Disclaimers
Debt rollover is a simple and efficient way to pay off your debts. Consider the following situation that shows how the debt rollover plan works:
Imagine you have two credit cards, a student loan and a car loan. The first step in the debt rollover plan is to list your debts from the debt with the lowest balance to the debt with the highest balance. Let's say the order goes as follows: credit card A, credit card B, student loan and car loan-this is also the order you should pay off your debts. It is important to start with the debt with the lowest balance so the debt rollover can start as soon as possible.
Make the minimum monthly payments on all of your debts but on credit card A try and increase your payment in order to pay the card off quickly. This will get the debt rollover started and, one at a time, you can apply more money to your other debts.
Once credit card A is paid off, take the amount of money that was assigned to pay off credit card A and add it to the minimum payment of credit card B. As soon as credit card B is paid for, take the amount of money that you were paying on credit cards A and B and add it to the minimum payment of the student loan. This loan should deplete quickly and once it is paid off, the rollover will repeat until the car loan is paid in full.
Once you have a copy of your personalized Debt Elimination plan, the only numbers that are important are the ones in the "Payment" column. Pay your loans each month as directed by this column. Through spending your money wisely utilizing the debt rollover plan and personal financing, you can save thousands of dollars in interest and avoid the debt plague.
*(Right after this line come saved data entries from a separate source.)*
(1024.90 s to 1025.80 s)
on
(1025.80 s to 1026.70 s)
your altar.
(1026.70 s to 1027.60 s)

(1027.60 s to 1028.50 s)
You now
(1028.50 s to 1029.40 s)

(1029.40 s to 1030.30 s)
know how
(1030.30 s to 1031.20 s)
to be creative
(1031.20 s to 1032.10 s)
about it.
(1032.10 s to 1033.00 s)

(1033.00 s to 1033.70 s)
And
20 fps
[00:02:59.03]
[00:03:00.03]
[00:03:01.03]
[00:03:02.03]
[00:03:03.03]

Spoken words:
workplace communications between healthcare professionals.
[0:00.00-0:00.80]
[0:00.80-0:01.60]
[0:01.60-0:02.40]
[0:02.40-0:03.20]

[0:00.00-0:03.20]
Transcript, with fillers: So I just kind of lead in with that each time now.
Second example using real numbers
Ignoring interest rates, let's pretend you have the following debt (along with the minimum payments):
- Car Payment - $2500 balance - $150/month minimum
- Credit Card A - $250 balance - $25/month minimum
- Loan - $5000 balance - $200/month minimum
- Credit Card B - $500 balance - $26/month minimum
Your minimum payments for all debt would be $401 per month.
In this example you would prioritize your debts in the following
order (lowest to highest):
- Credit Card A - $250 balance - $25/month minimum
- Credit Card B - $500 balance - $26/month minimum
- Car Payment - $2500 balance - $150/month minimum
- Loan - $5000 balance - $200/month minimum
Now, assuming (although not required) you had $100 extra per month to send in, you would apply that $100 to the Credit Card A so that the payment for it would be $125 per month and the other debt would receive the minimums.
After Credit Card A is paid off (in two months), you would apply the extra $100 to Credit Card B PLUS the $25 you were sending in to Credit Card A. So now your payment to Credit Card B would be: $26 normal minimum + $25 that you normally sent in to Credit Card A + $100 that you are able to send extra.
Your payment to Credit Card B would be $151 instead of $26. Therefore, you would pay it off much faster. Then, when Credit Card B is paid off, you would now send in the following to the Car Payment: $150 normal minimum + $25 that you normally sent in to Credit Card A + $26 that you normally sent in to Credit Card B + $100 that you are able to send extra. Your payment to Car Payment would now be $301 instead of $150.
If you didn't have $100 extra (or any extra amount) the debt snowball method would be the same minus $100 per month.